- _What you need to do_:
When you write out the entries, keep every line exactly as it appears.

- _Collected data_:

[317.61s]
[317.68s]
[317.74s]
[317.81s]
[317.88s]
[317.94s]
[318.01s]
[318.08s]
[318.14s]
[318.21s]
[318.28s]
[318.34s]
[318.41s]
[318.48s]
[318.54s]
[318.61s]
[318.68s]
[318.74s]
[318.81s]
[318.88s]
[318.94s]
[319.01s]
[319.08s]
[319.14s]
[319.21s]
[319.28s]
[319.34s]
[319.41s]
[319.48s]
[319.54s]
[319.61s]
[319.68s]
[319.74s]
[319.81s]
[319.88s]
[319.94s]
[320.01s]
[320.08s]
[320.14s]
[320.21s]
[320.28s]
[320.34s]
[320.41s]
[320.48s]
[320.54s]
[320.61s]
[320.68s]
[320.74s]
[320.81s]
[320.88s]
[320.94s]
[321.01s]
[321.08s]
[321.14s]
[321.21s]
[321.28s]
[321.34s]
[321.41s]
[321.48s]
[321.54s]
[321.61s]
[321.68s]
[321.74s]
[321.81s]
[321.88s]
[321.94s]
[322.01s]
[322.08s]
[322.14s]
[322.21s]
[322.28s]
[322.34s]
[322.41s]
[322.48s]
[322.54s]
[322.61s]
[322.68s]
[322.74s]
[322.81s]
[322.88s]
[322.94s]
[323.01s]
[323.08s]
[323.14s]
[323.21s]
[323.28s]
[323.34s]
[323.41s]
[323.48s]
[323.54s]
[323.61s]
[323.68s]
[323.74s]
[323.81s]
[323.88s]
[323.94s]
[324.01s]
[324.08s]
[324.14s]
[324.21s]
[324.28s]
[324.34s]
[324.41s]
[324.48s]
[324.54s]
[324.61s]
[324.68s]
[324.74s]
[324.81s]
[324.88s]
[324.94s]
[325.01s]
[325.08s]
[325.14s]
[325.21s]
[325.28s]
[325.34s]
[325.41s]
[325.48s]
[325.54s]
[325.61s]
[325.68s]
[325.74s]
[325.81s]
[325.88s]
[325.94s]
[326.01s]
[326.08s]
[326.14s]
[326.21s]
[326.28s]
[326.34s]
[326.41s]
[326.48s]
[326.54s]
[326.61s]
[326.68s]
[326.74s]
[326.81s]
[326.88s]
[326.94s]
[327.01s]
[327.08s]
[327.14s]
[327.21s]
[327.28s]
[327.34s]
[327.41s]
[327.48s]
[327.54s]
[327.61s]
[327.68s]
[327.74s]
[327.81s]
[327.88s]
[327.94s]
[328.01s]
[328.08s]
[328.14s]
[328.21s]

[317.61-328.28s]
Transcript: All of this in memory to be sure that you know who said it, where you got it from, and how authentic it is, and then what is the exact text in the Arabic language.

- _The answer_:
[317.61s]
[317.68s]
[317.74s]
[317.81s]
[317.88s]
[317.94s]
[318.01s]
[318.08s]
[318.14s]
[318.21s]
[318.28s]
[318.34s]
[318.41s]
[318.48s]
[318.54s]
[318.61s]
[318.68s]
[318.74s]
[318.81s]
[318.88s]
[318.94s]
[319.01s]
[319.08s]
[319.14s]
[319.21s]
[319.28s]
[319.34s]
[319.41s]
[319.48s]
[319.54s]
[319.61s]
[319.68s]
[319.74s]
[319.81s]
[319.88s]
[319.94s]
[320.01s]
[320.08s]
[320.14s]
[320.21s]
[320.28s]
[320.34s]
[320.41s]
[320.48s]
[320.54s]
[320.61s]
[320.68s]
[320.74s]
[320.81s]
[320.88s]
[320.94s]
[321.01s]
[321.08s]
[321.14s]
[321.21s]
[321.28s]
[321.34s]
[321.41s]
[321.48s]
[321.54s]
[321.61s]
[321.68s]
[321.74s]
[321.81s]
[321.88s]
[321.94s]
[322.01s]
[322.08s]
[322.14s]
[322.21s]
[322.28s]
[322.34s]
[322.41s]
[322.48s]
[322.54s]
[322.61s]
[322.68s]
[322.74s]
[322.81s]
[322.88s]
[322.94s]
[323.01s]
[323.08s]
[323.14s]
[323.21s]
[323.28s]
[323.34s]
[323.41s]
[323.48s]
[323.54s]
[323.61s]
[323.68s]
[323.74s]
[323.81s]
[323.88s]
[323.94s]
[324.01s]
[324.08s]
[324.14s]
[324.21s]
[324.28s]
[324.34s]
[324.41s]
[324.48s]
[324.54s]
[324.61s]
[324.68s]
[324.74s]
[324.81s]
[324.88s]
[324.94s]
[325.01s]
[325.08s]
[325.14s]
[325.21s]
[325.28s]
[325.34s]
[325.41s]
[325.48s]
[325.54s]
[325.61s]
[325.68s]
[325.74s]
[325.81s]
[325.88s]
[325.94s]
[326.01s]
[326.08s]
[326.14s]
[326.21s]
[326.28s]
[326.34s]
[326.41s]
[326.48s]
[326.54s]
[326.61s]
[326.68s]
[326.74s]
[326.81s]
[326.88s]
[326.94s]
[327.01s]
[327.08s]
[327.14s]
[327.21s]
[327.28s]
[327.34s]
[327.41s]
[327.48s]
[327.54s]
[327.61s]
[327.68s]
[327.74s]
[327.81s]
[327.88s]
[327.94s]
[328.01s]
[328.08s]
[328.14s]
[328.21s]

[317.61-328.28s]
Transcript: All of this in memory to be sure that you know who said it, where you got it from, and how authentic it is, and then what is the exact text in the Arabic language.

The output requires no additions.